Fragment-based screening is now well-established as a powerful approach to early drug ("lead") discovery.
A 60sec data collection strategy has been implemented as the standard for all XChem samples regardless of crystal geometry and quality. A series of ongoing dose optimisation experiments are currently underway, with the first results for 'high resolution' crystals i.e. crystals that diffract to a resolution of 2.0Å or better in an XChem experiment detailed here. This initial dose reduction experiment has enabled us to increase the throughput of XChem samples and provide more appropriate data collection strategies to our users e.g. minimising radiation damage.
Further experiments will be performed on 'low resolution' crystals and the results willl be added to these webpages as the data is analysed.
Dose reduction experiments were performed on a P 21 21 21 crystal system with unit cell dimensions a=40, b=45, c=70, alpha/beta/gamma = 90, which routinely diffracts to 2.0Å (kindly provided by an XChem user).
Two rounds of dose reduction experiments were performed. The first was performed on 320 fragment-soaked crystals at 30sec and 60sec doses. The second experiment was performed using a subset of 32 fragments from the first round.

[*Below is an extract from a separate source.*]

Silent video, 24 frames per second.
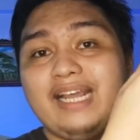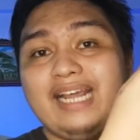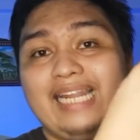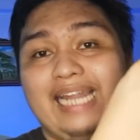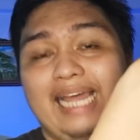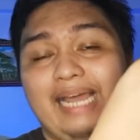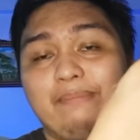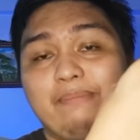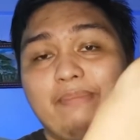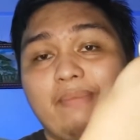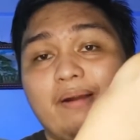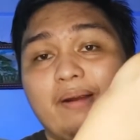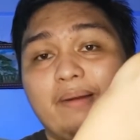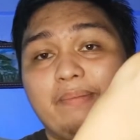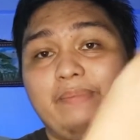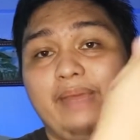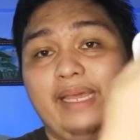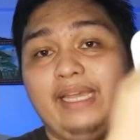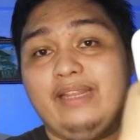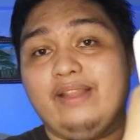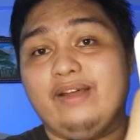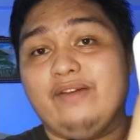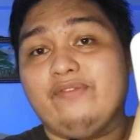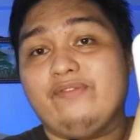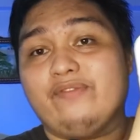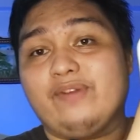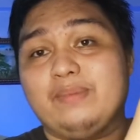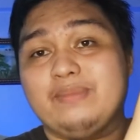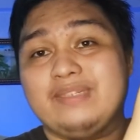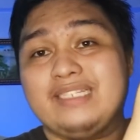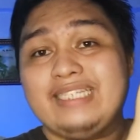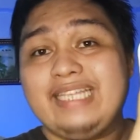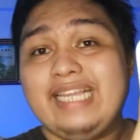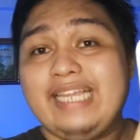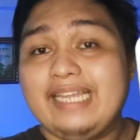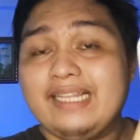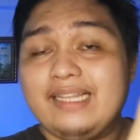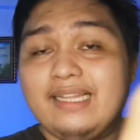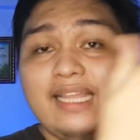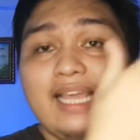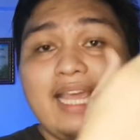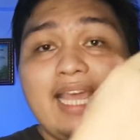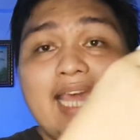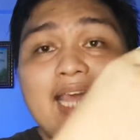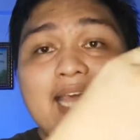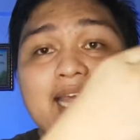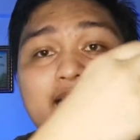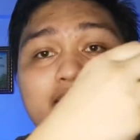the clamp are made from steel,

Dose Experiment Data collection strategies:
Ground state maps were generated from DMSO soaked crystals before analysing data from the fragment soaked crystals using the PanDDA algorithm to identify bound fragments.

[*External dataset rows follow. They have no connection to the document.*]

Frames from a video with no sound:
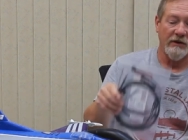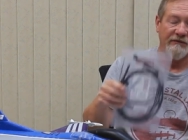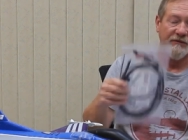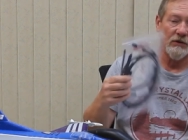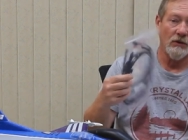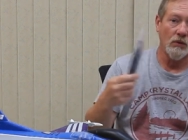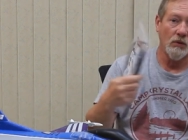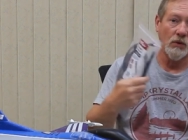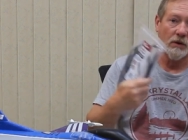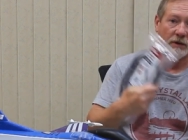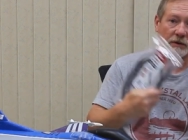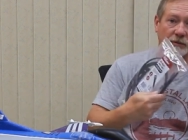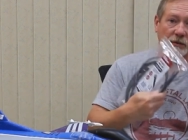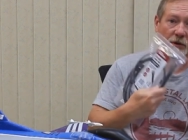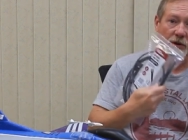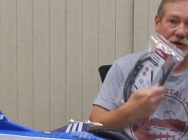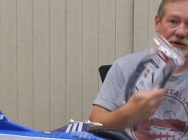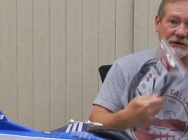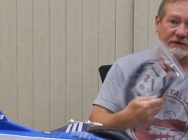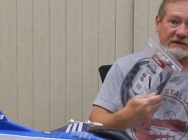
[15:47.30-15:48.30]
if you want to
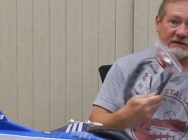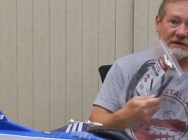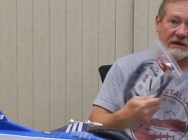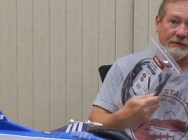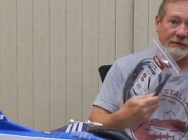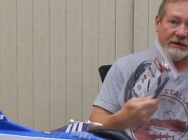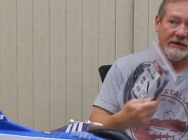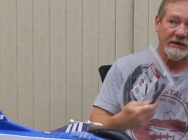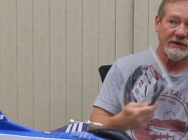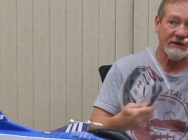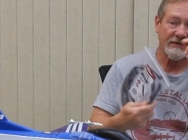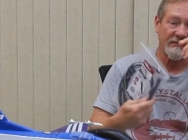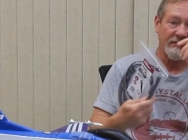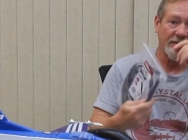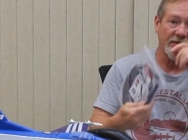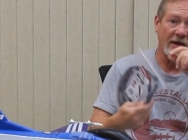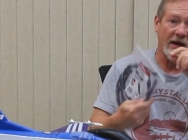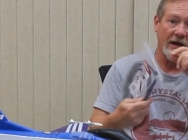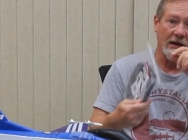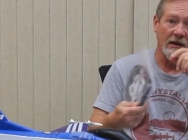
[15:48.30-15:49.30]
purchase some of these from
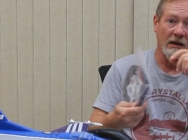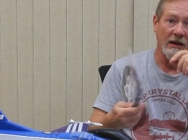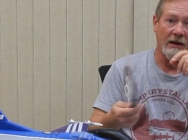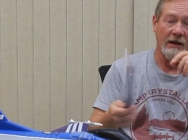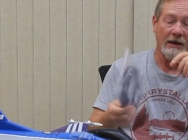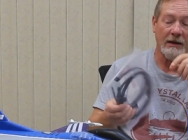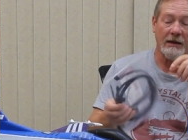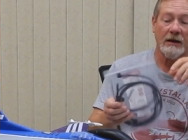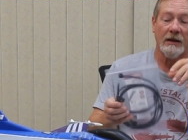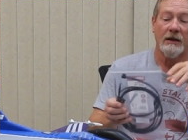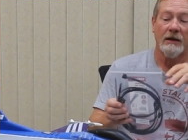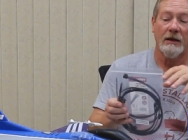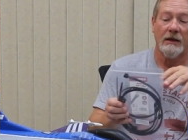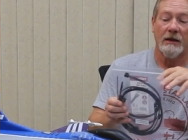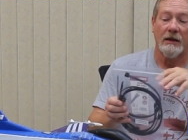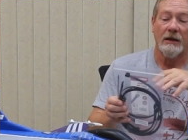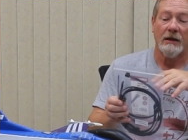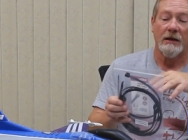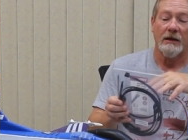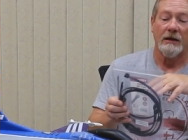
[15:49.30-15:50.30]
that link,
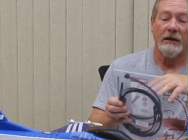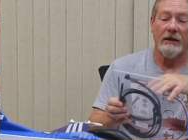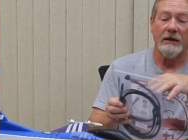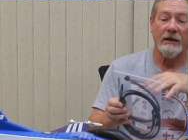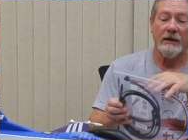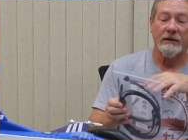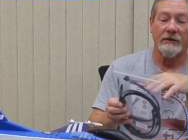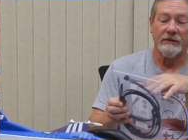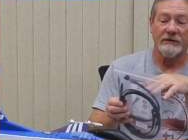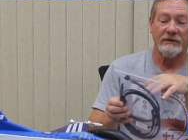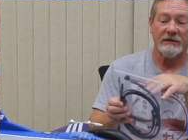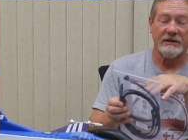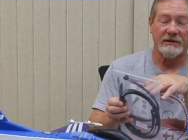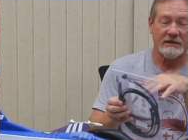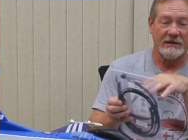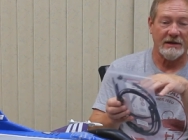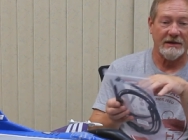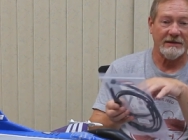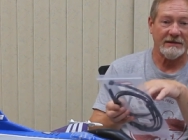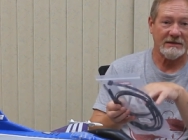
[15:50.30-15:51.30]
it's
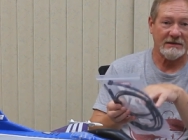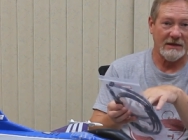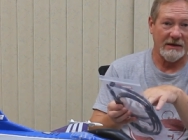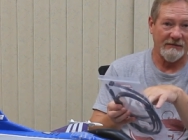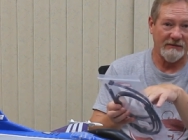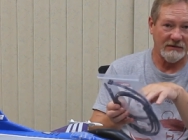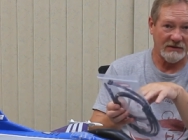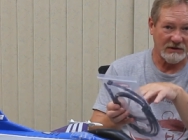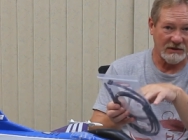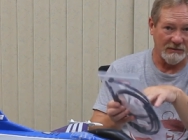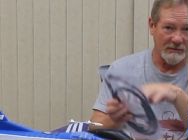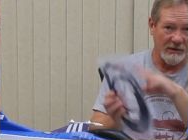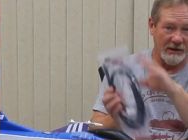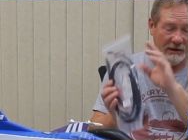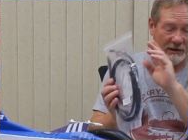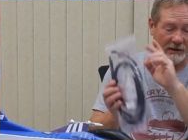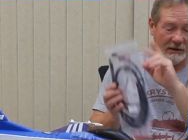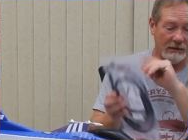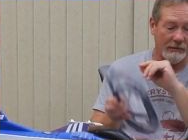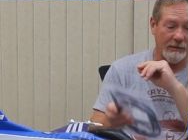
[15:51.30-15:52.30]
going to save you some
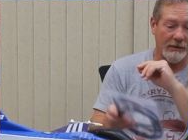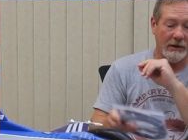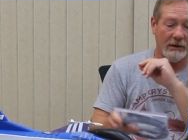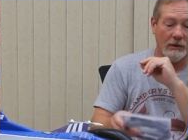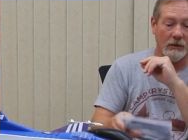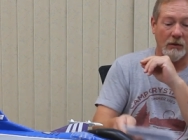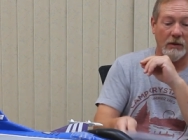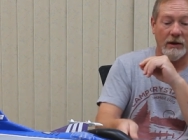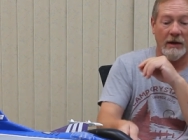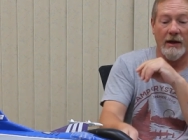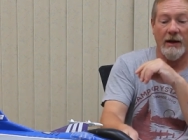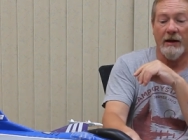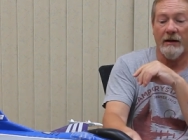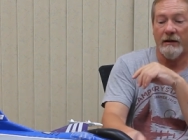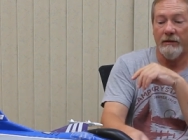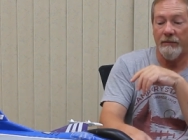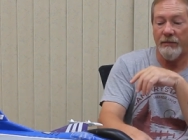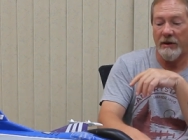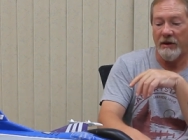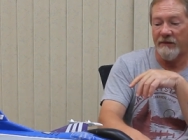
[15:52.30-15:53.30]
money compared to what I had
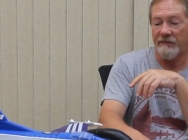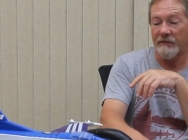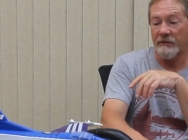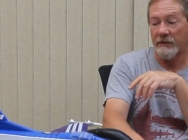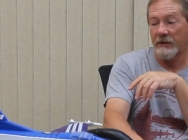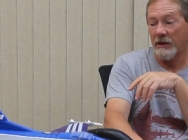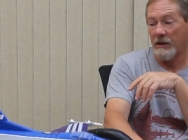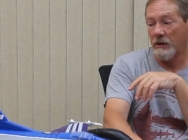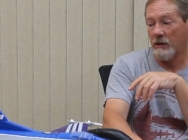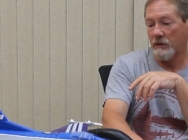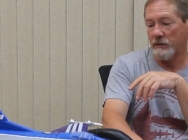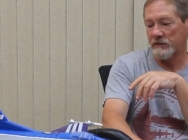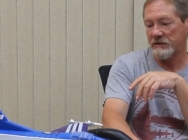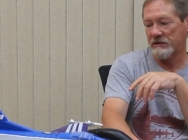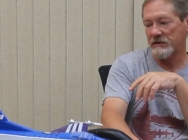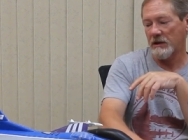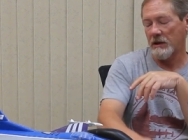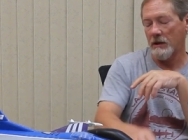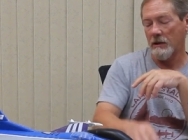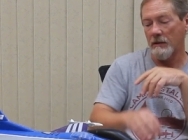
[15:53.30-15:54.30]
to pay for those.
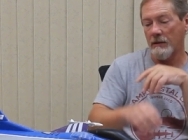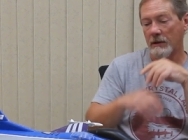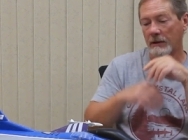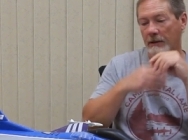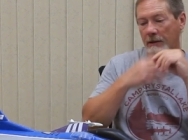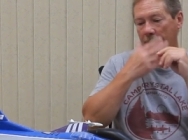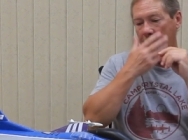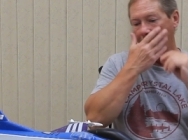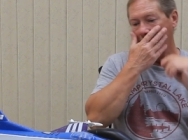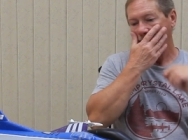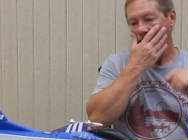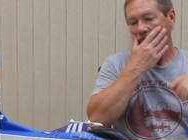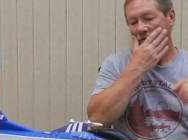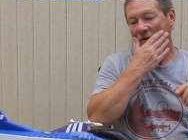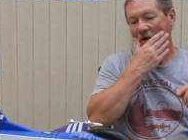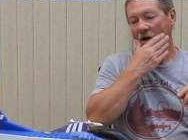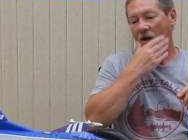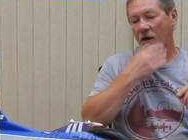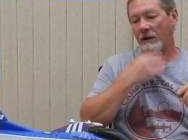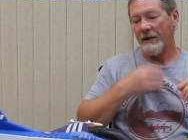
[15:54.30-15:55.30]
So,
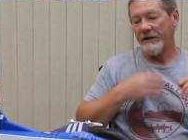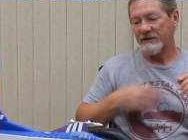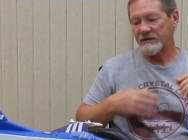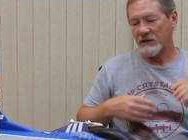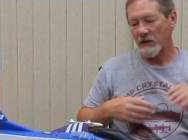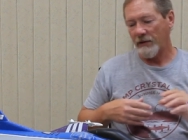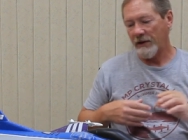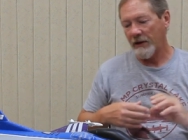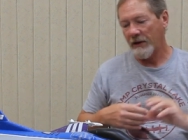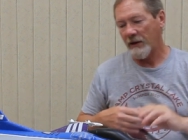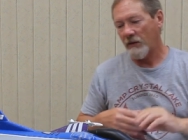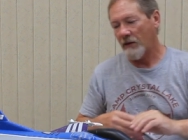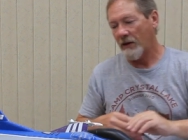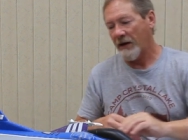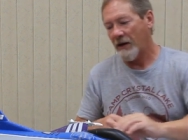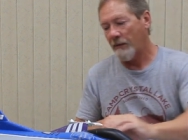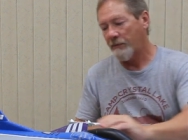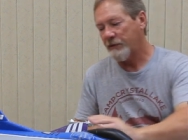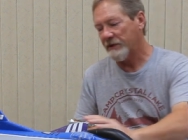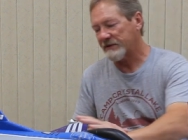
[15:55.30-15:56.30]
all right, so anyway,
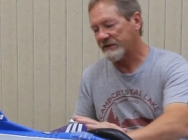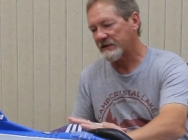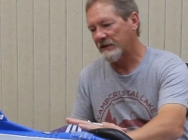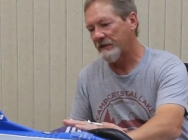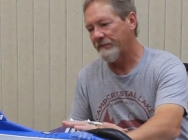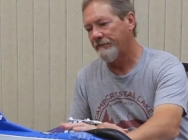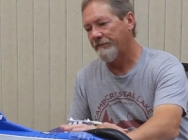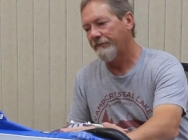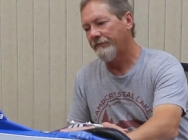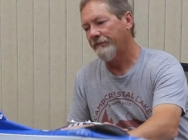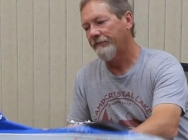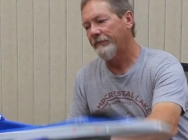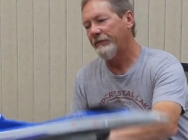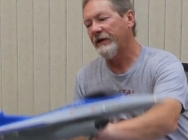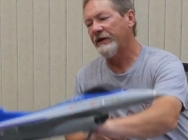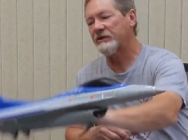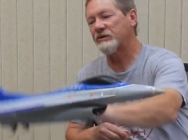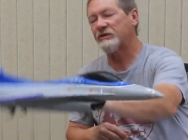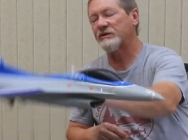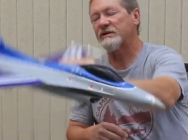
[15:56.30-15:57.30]
I'll put some
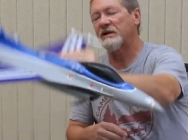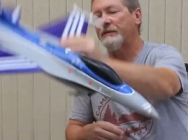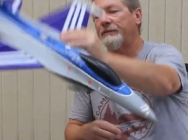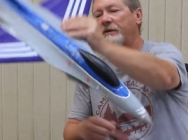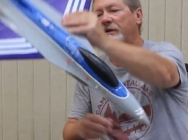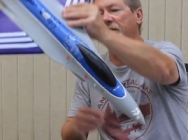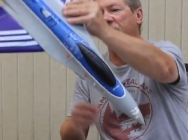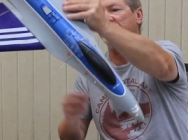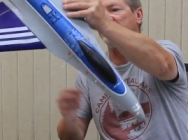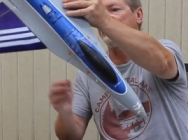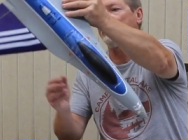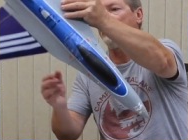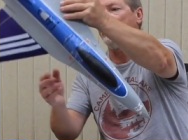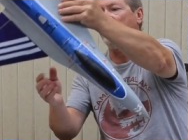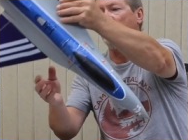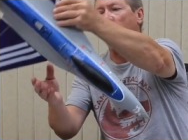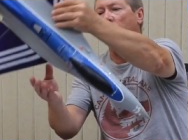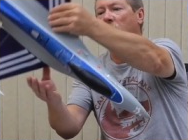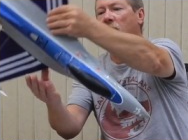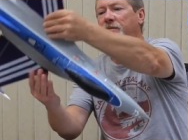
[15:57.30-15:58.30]
pictures up on the
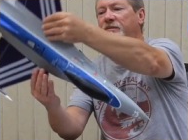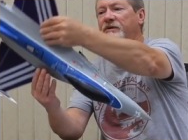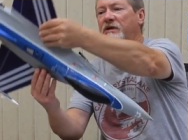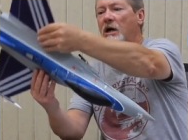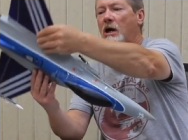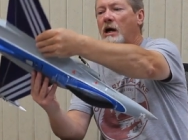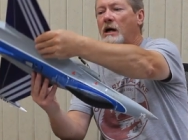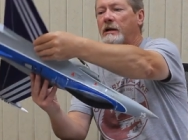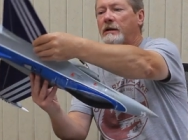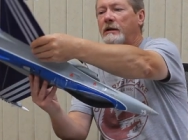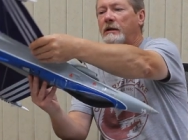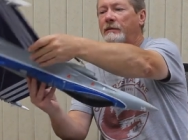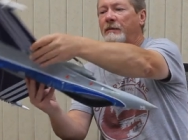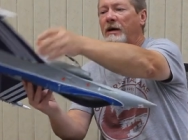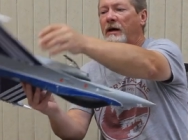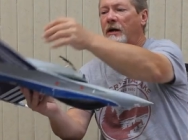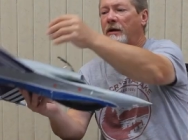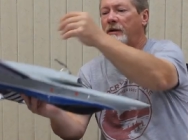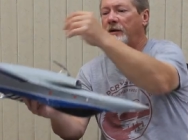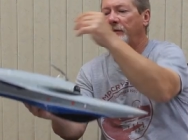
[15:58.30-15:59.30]
screen while I'm talking
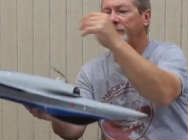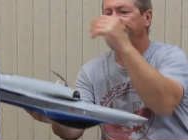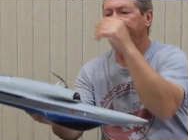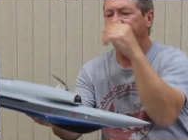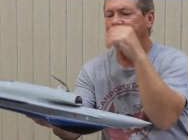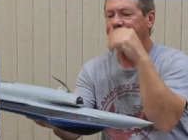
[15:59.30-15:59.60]
about it.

Left to right: The ground state FWT PHWT at 1 rmsd for the 15sec (magenta mesh), 30s (blue mesh) and 60s (yellow mesh) doses, with DELFWT PHDELFWT at 3 rmsd in green/red mesh.
The same 8 fragments were identified in each of the three doses that were screened. Two of the fragments were identified at multiple sites within the crystal (fragments x627 and x628) and only a single additional fragment (x630) was identified in the 30sec and 60sec dose.
Below is an example of fragments that were identified at each dose. Event maps are depicted as blue mesh contoured at 1 rmsd (analogous to 2mFo-DFc map) and z-maps as green/red mesh contoured at +/- 3 rmsd (analogous to mFo-DFc map). Details of all the event/z-maps can be viewed in the Low Dose Supplementary Information here.
Below are box and whisker plots showing the data collection statistics for the 15sec (magenta), 30sec (blue) and 60sec (yellow) doses.
We recommend that users with the same or higher symmetry crystals, diffracting to 2.0Å or less should use a lower dose strategy, particularly if radiation damage is a concern. The data shows that there are no major differences in the quality of the maps and placement of ligands at lower doses can be done with the same confidence as those from the 60sec dose.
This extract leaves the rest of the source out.